[Stored items]
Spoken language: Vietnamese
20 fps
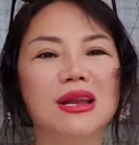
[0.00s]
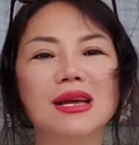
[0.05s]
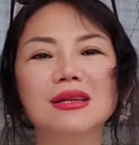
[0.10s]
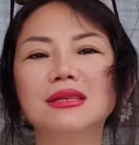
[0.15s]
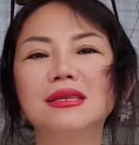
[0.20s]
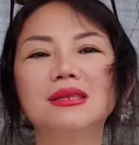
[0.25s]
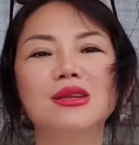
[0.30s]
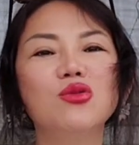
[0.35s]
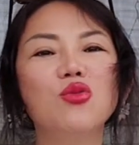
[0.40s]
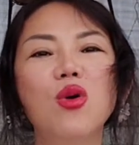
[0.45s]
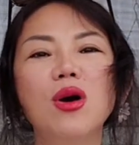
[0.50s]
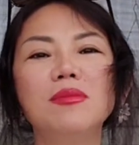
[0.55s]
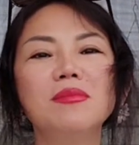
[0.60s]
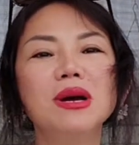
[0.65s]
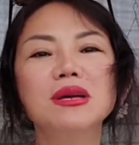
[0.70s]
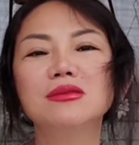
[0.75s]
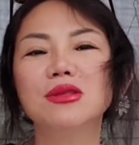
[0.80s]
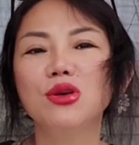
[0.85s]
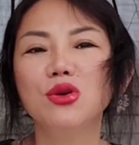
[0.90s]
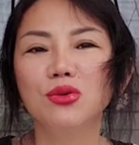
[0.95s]
lát CC quên
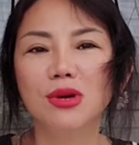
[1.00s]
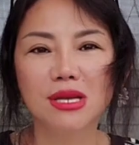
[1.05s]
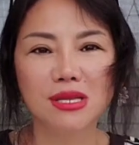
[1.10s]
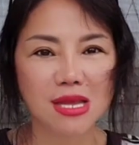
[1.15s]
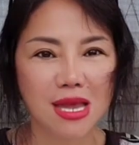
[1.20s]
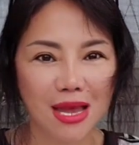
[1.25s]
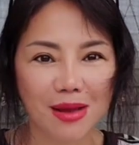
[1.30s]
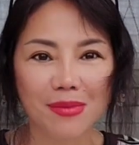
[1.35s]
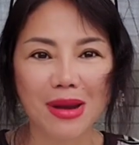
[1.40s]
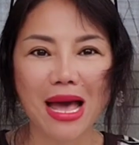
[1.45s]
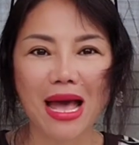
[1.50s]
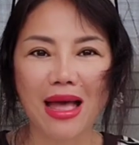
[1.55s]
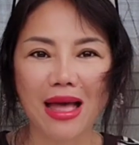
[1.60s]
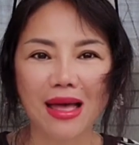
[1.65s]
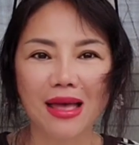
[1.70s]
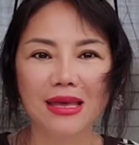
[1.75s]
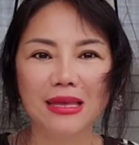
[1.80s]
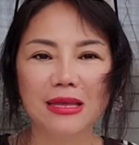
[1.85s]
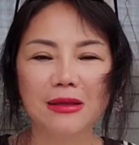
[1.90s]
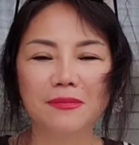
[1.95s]
mất tiêu các chị em là
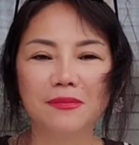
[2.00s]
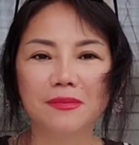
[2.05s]
ai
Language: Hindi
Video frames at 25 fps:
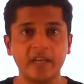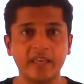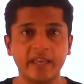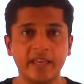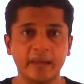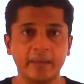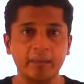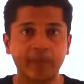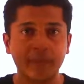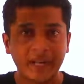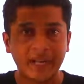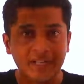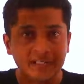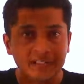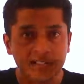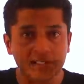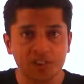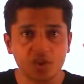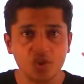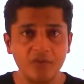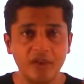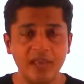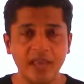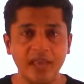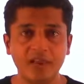है ब्रांचेस
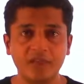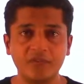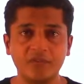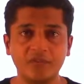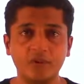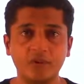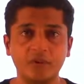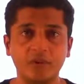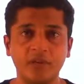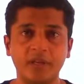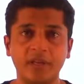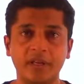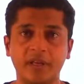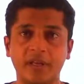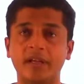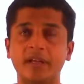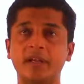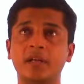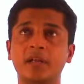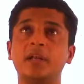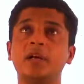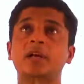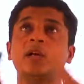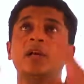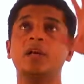यू हैव टू क्रिएट
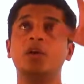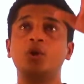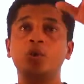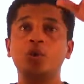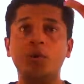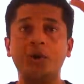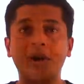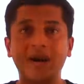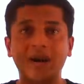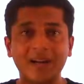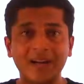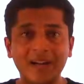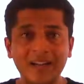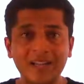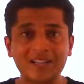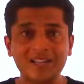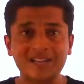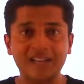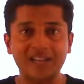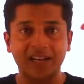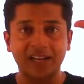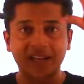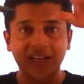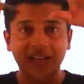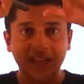टू
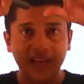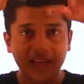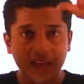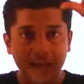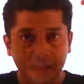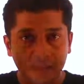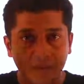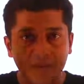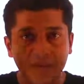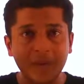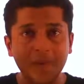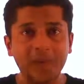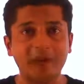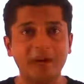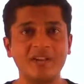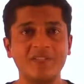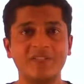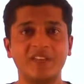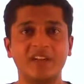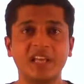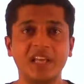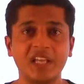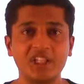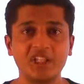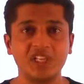अंडरस्टैंड कि ये पूरा
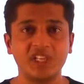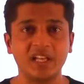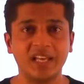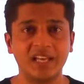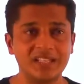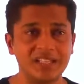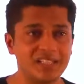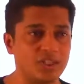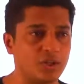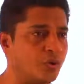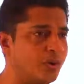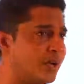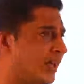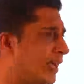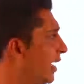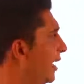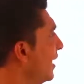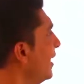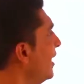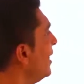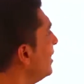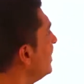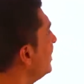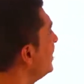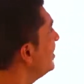बाइफर्केशन कैसे हो रहा है
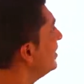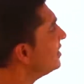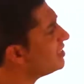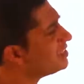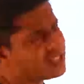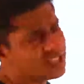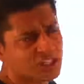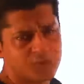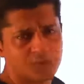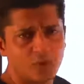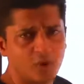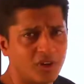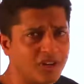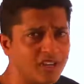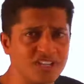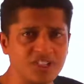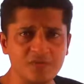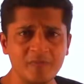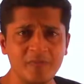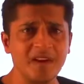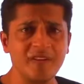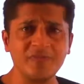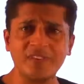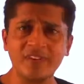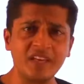दिस इज द स्मॉलेस्ट
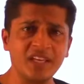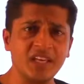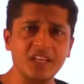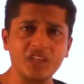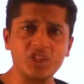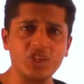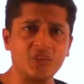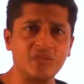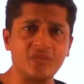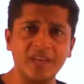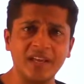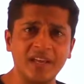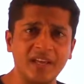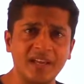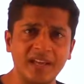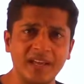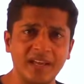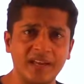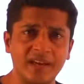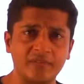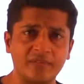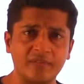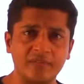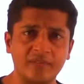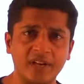बाइफर्केशन वी कैन
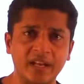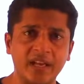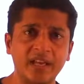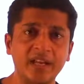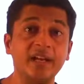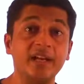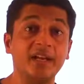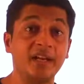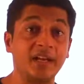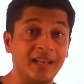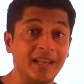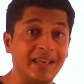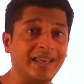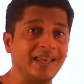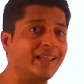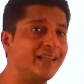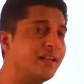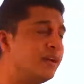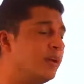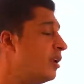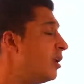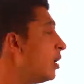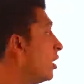हैव राइट लेकिन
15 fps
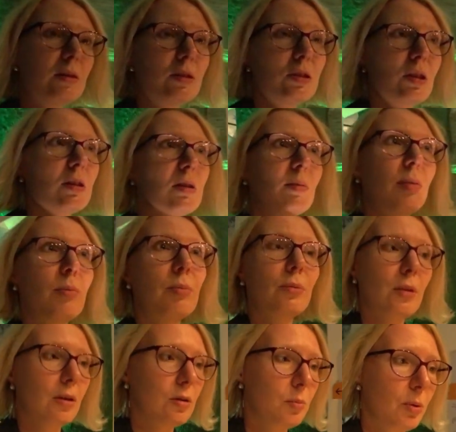Сейчас я
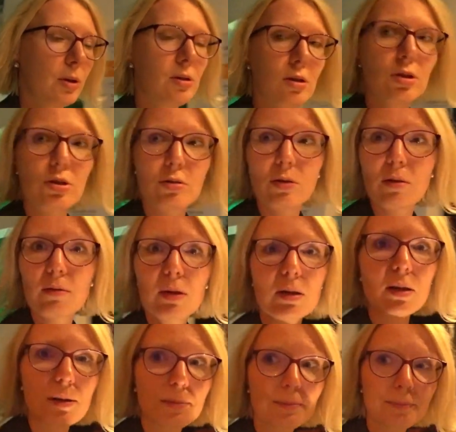попытаюсь пойти еще наверх,
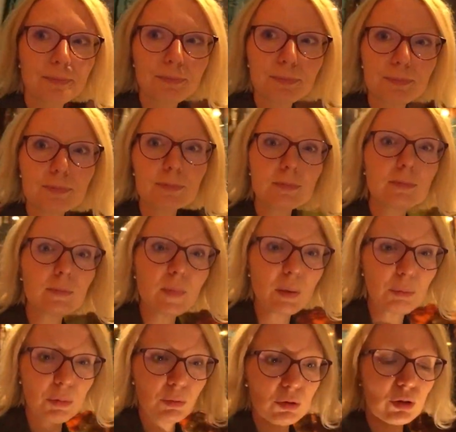
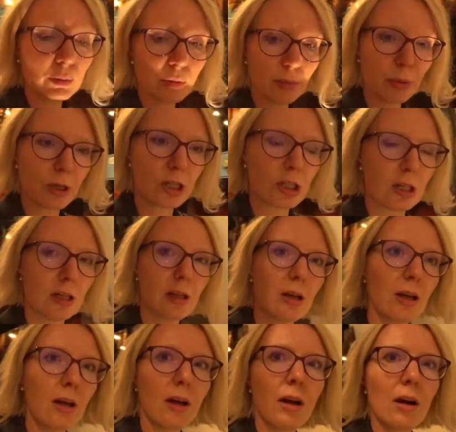потому что мы прошли
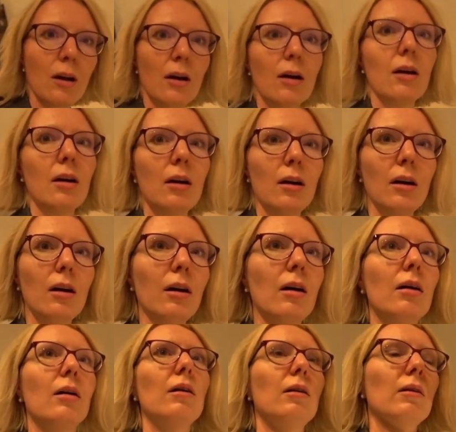
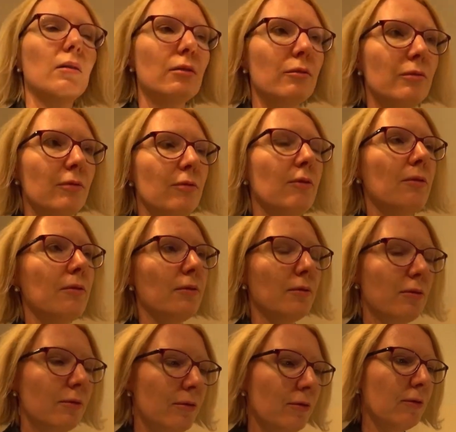э,
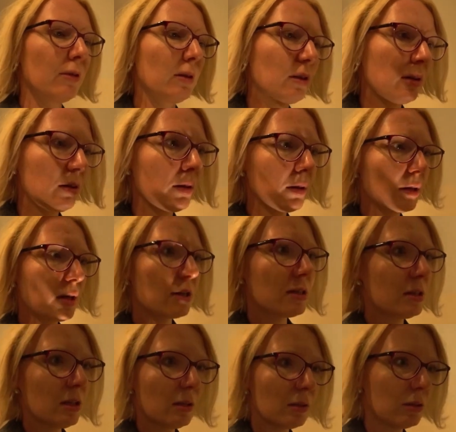в
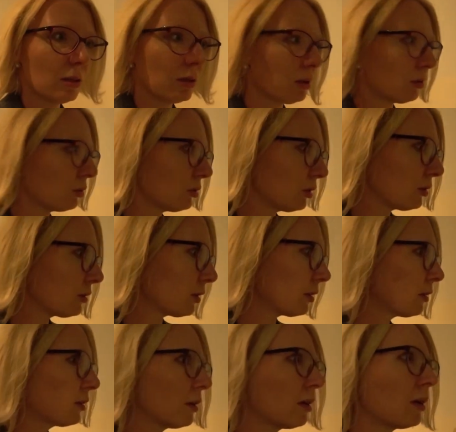раздел, где находятся
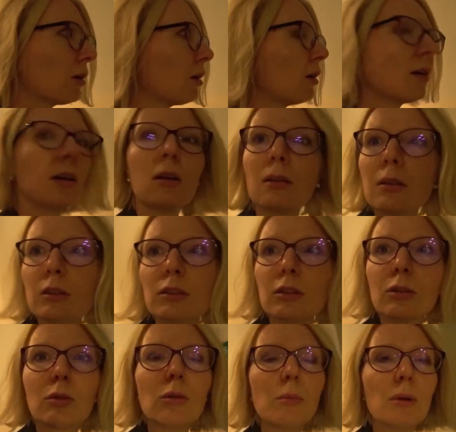
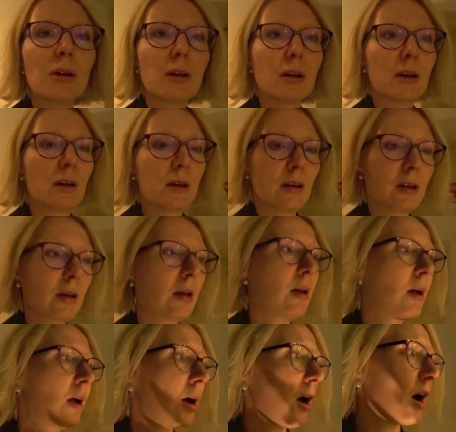насекомые,
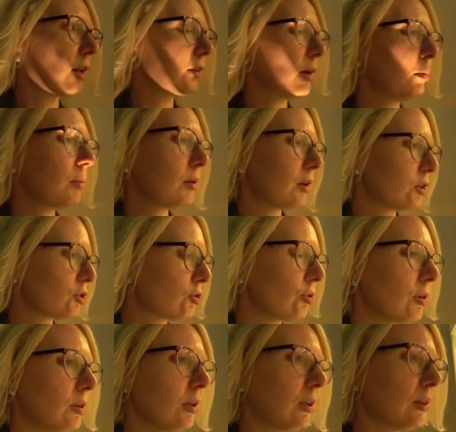а там была еще
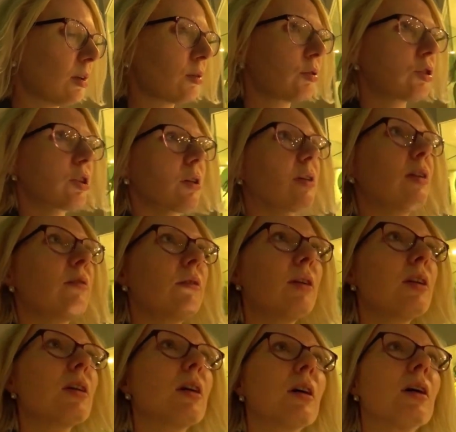одна дорожка
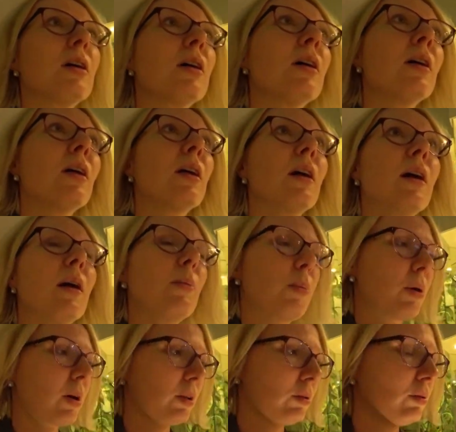наверх, по
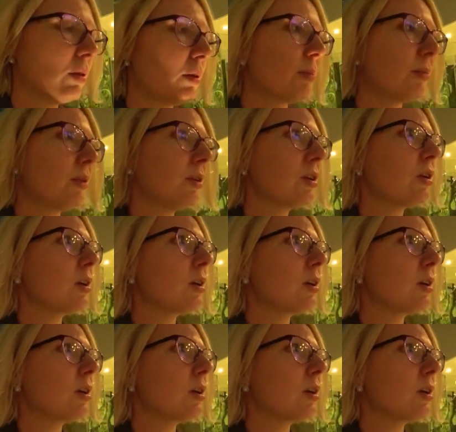которой мы не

#### [WHAT YOU WILL DO]
The entries above need to be repeated in full, word for word. Skip the images.

#### [RESULT OF THE TASK]
Spoken language: Vietnamese
20 fps
[0.00s]
[0.05s]
[0.10s]
[0.15s]
[0.20s]
[0.25s]
[0.30s]
[0.35s]
[0.40s]
[0.45s]
[0.50s]
[0.55s]
[0.60s]
[0.65s]
[0.70s]
[0.75s]
[0.80s]
[0.85s]
[0.90s]
[0.95s]
lát CC quên
[1.00s]
[1.05s]
[1.10s]
[1.15s]
[1.20s]
[1.25s]
[1.30s]
[1.35s]
[1.40s]
[1.45s]
[1.50s]
[1.55s]
[1.60s]
[1.65s]
[1.70s]
[1.75s]
[1.80s]
[1.85s]
[1.90s]
[1.95s]
mất tiêu các chị em là
[2.00s]
[2.05s]
ai
Language: Hindi
Video frames at 25 fps:
है ब्रांचेस
यू हैव टू क्रिएट
टू
अंडरस्टैंड कि ये पूरा
बाइफर्केशन कैसे हो रहा है
दिस इज द स्मॉलेस्ट
बाइफर्केशन वी कैन
हैव राइट लेकिन
15 fps
Сейчас я
попытаюсь пойти еще наверх,
потому что мы прошли
э,
в
раздел, где находятся
насекомые,
а там была еще
одна дорожка
наверх, по
которой мы не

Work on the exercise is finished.